- [ACTIVITY] Drop every picture, then repeat the records exactly.

- [EXERCISE DATA]
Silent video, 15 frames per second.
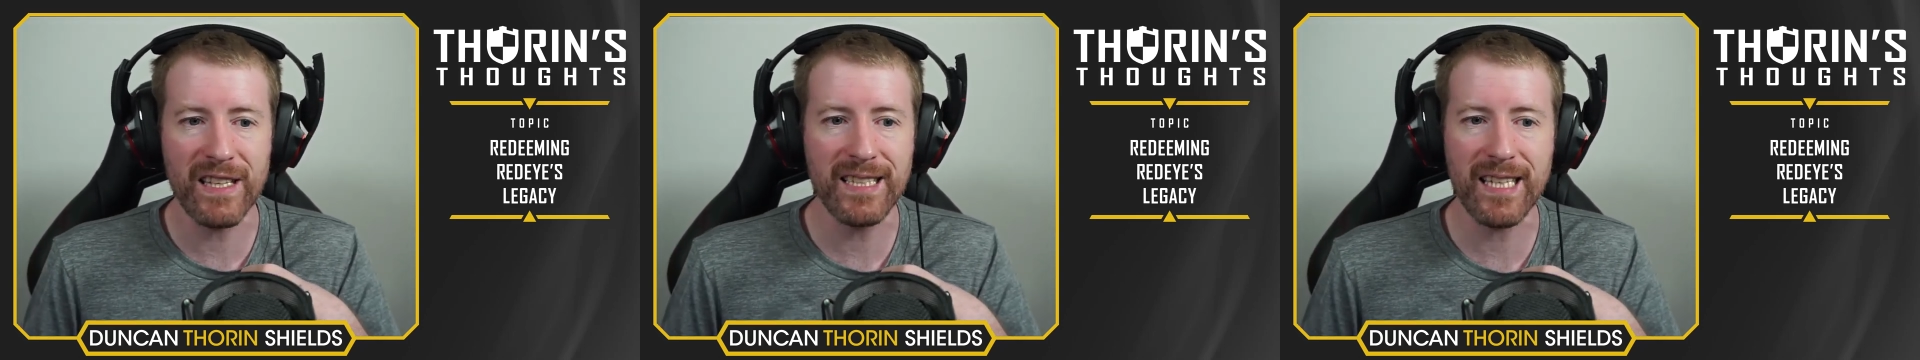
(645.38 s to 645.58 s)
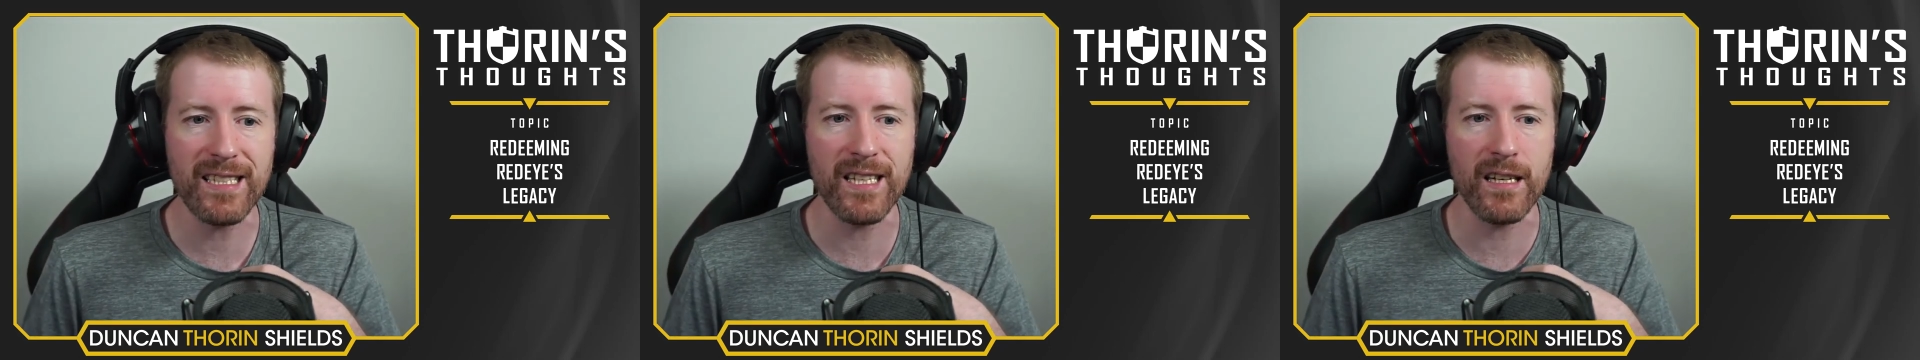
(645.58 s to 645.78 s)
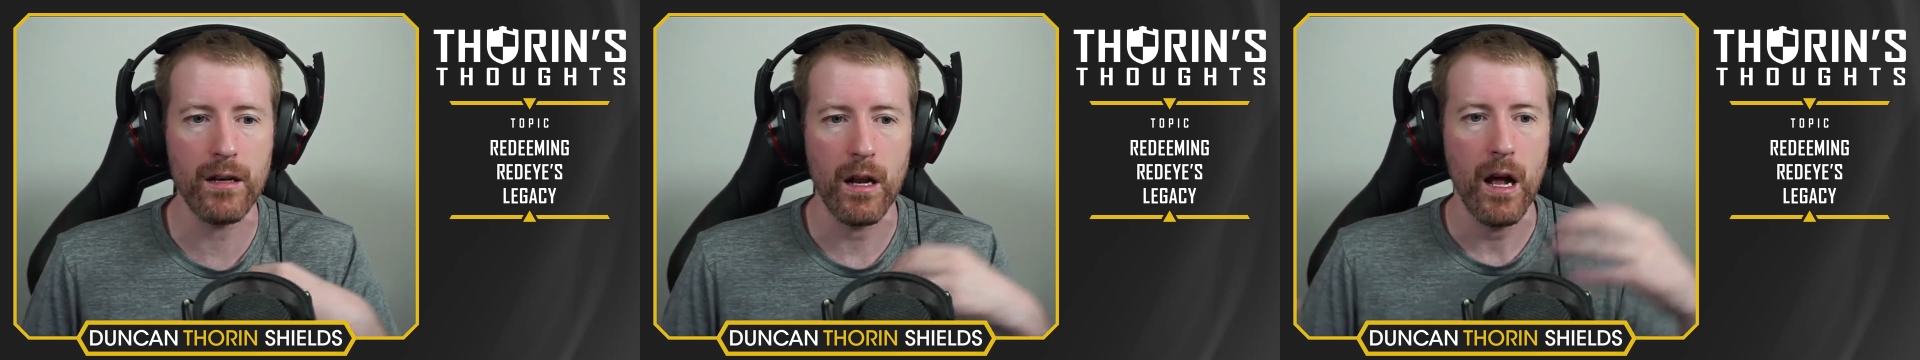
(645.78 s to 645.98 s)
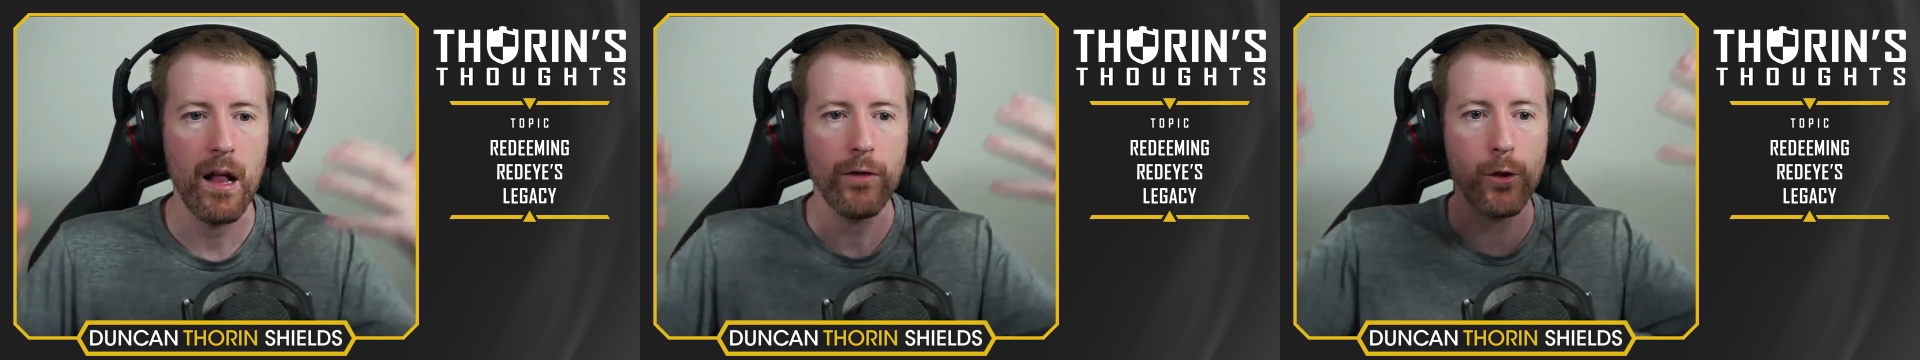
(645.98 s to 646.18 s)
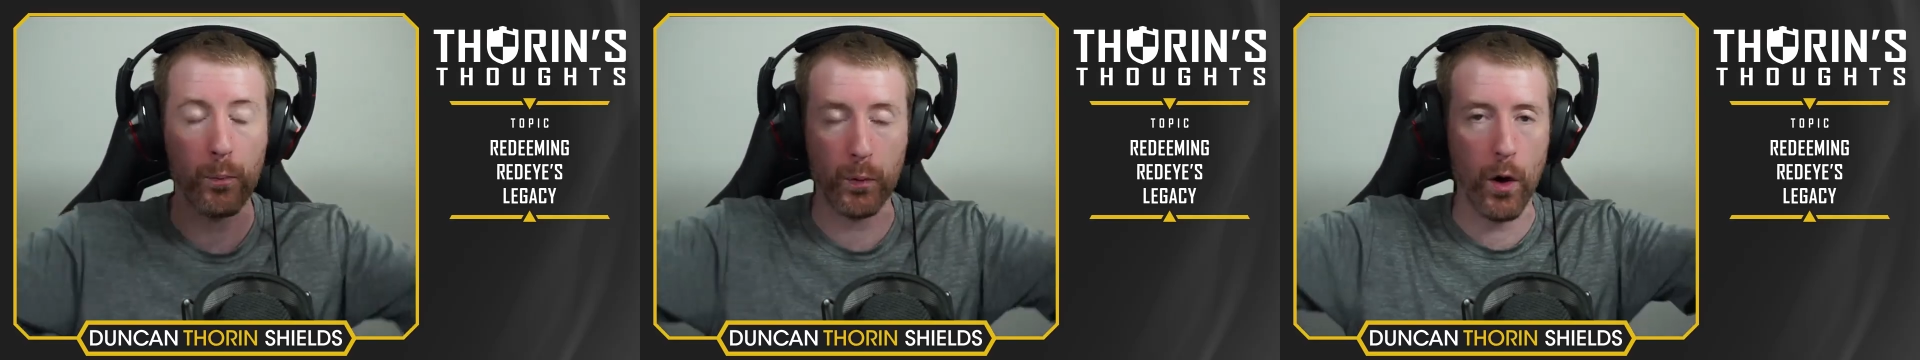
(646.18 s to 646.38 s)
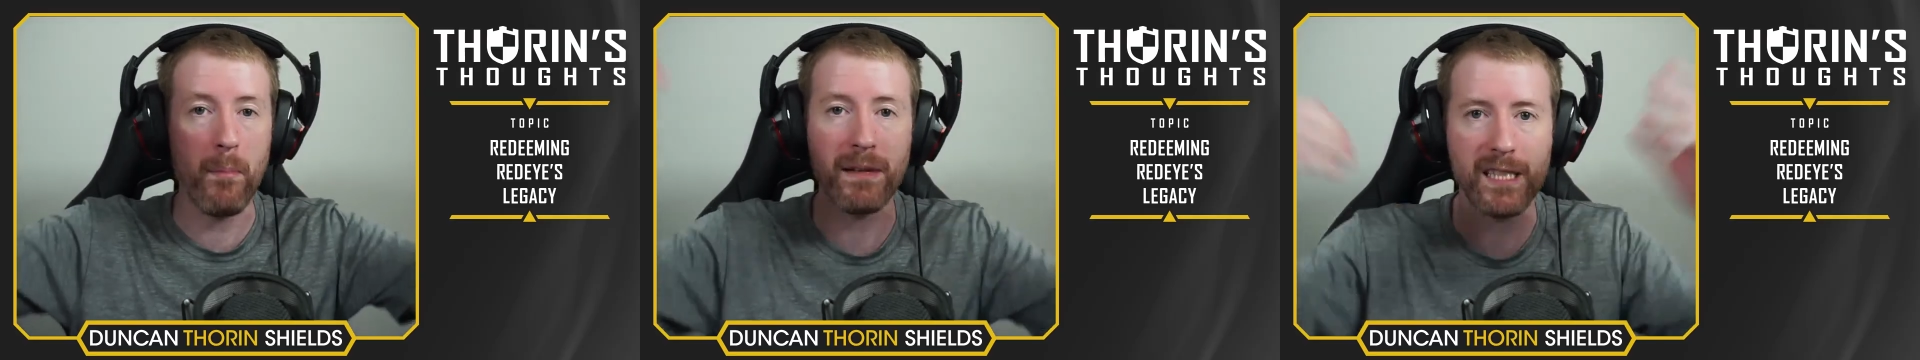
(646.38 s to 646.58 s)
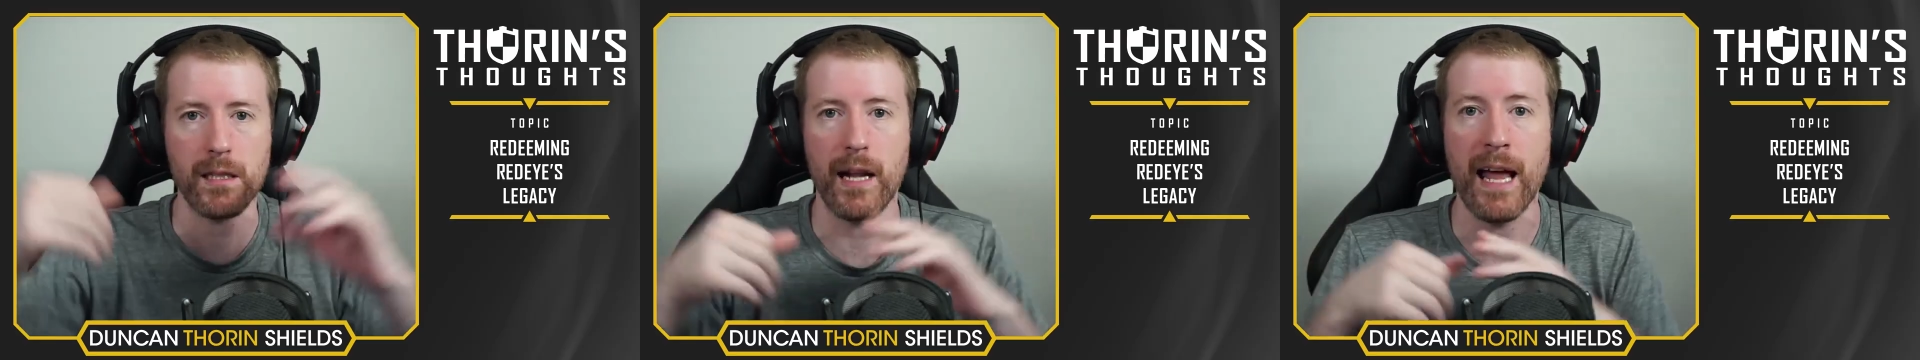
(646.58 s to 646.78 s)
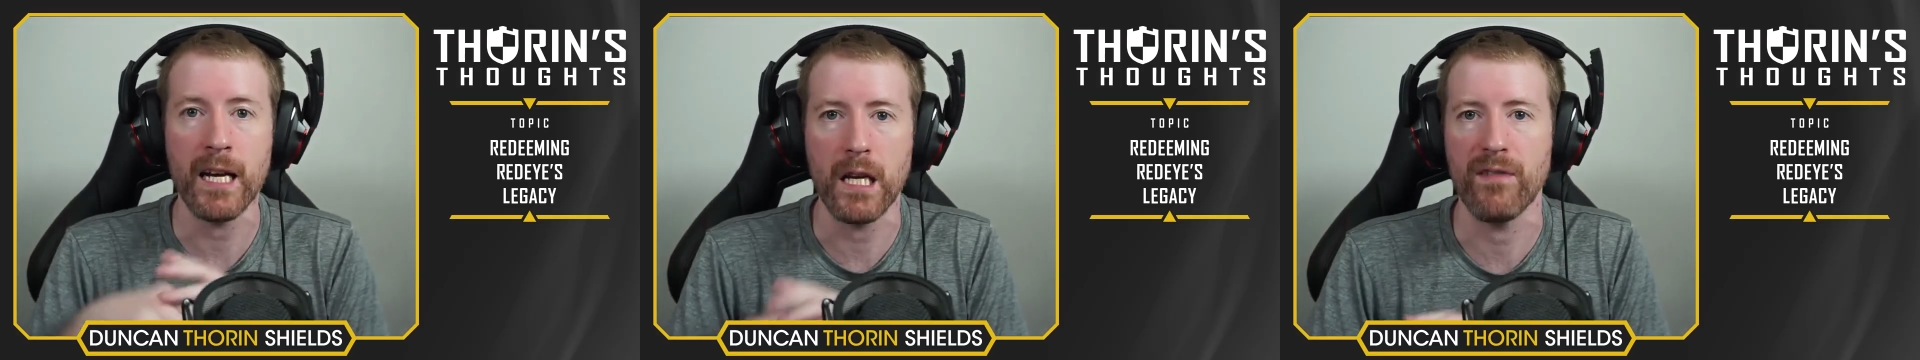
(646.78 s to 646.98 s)
This isn't the
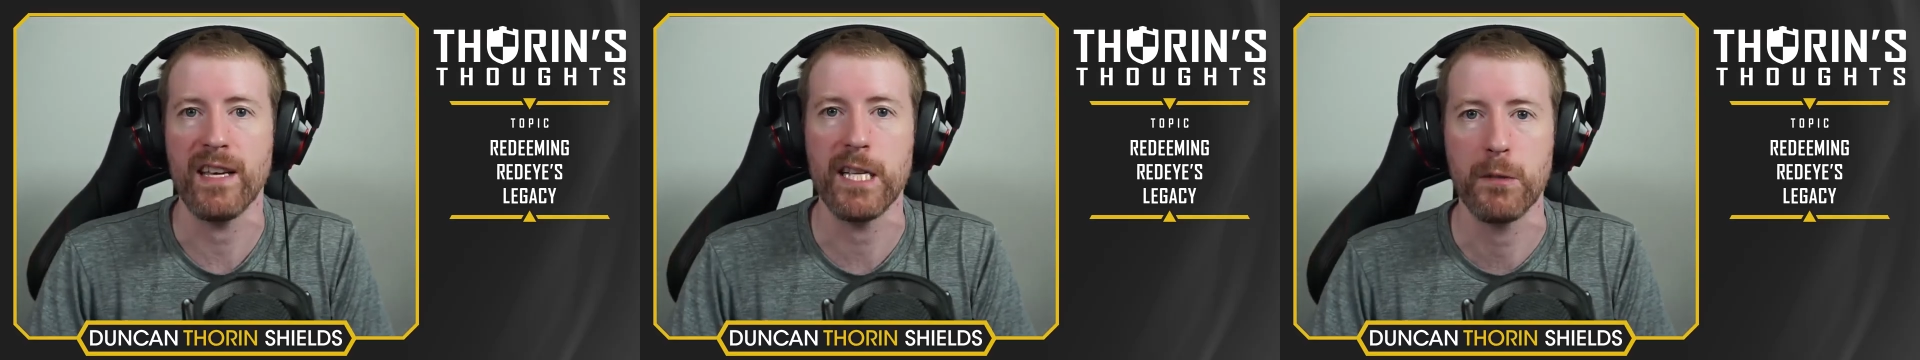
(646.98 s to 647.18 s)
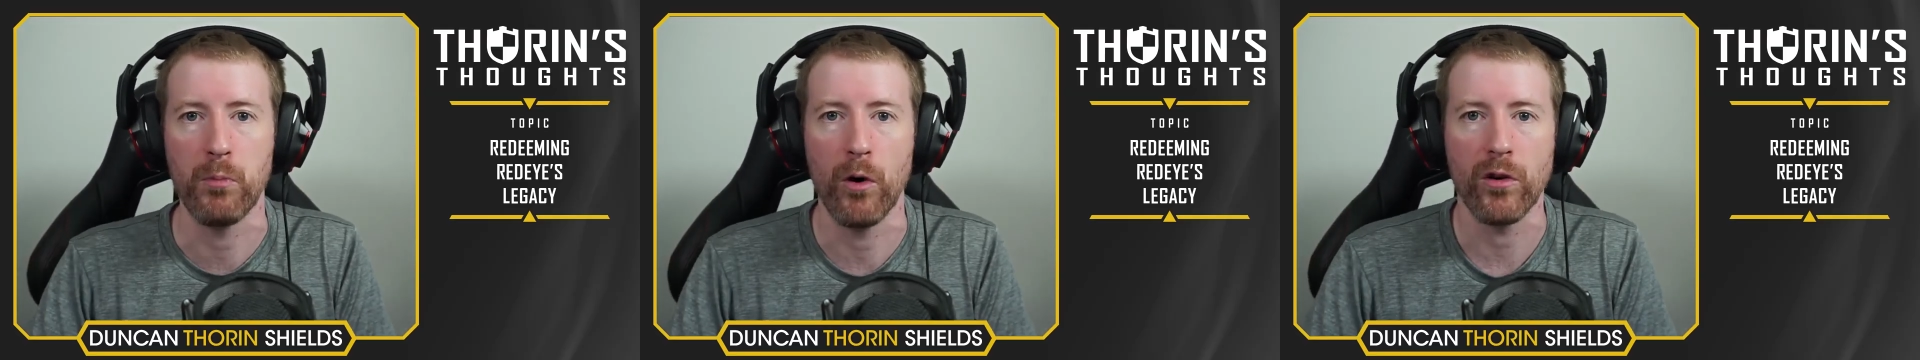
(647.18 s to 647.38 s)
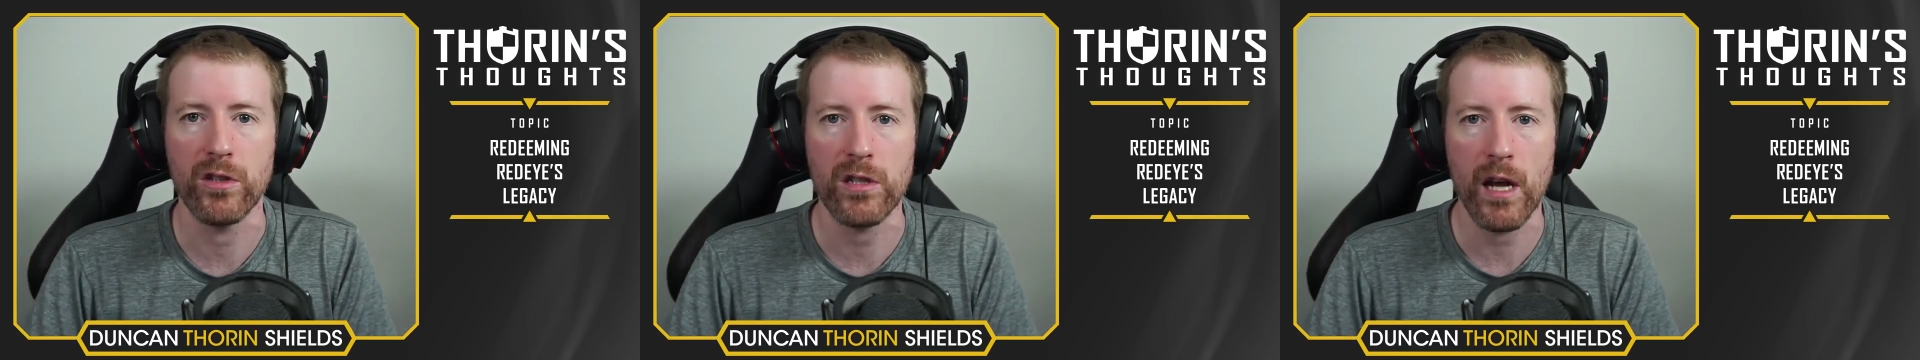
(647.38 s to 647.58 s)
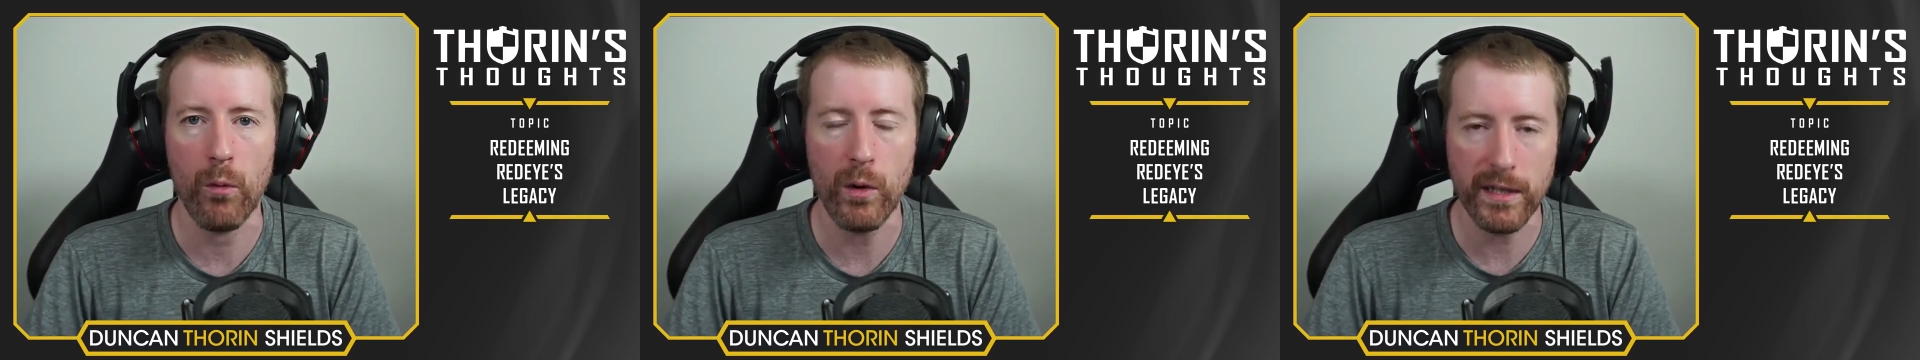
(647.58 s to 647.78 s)
promised land of esports yet.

- [ANSWER FOR THIS EXERCISE]
Silent video, 15 frames per second.
(645.38 s to 645.58 s)
(645.58 s to 645.78 s)
(645.78 s to 645.98 s)
(645.98 s to 646.18 s)
(646.18 s to 646.38 s)
(646.38 s to 646.58 s)
(646.58 s to 646.78 s)
(646.78 s to 646.98 s)
This isn't the
(646.98 s to 647.18 s)
(647.18 s to 647.38 s)
(647.38 s to 647.58 s)
(647.58 s to 647.78 s)
promised land of esports yet.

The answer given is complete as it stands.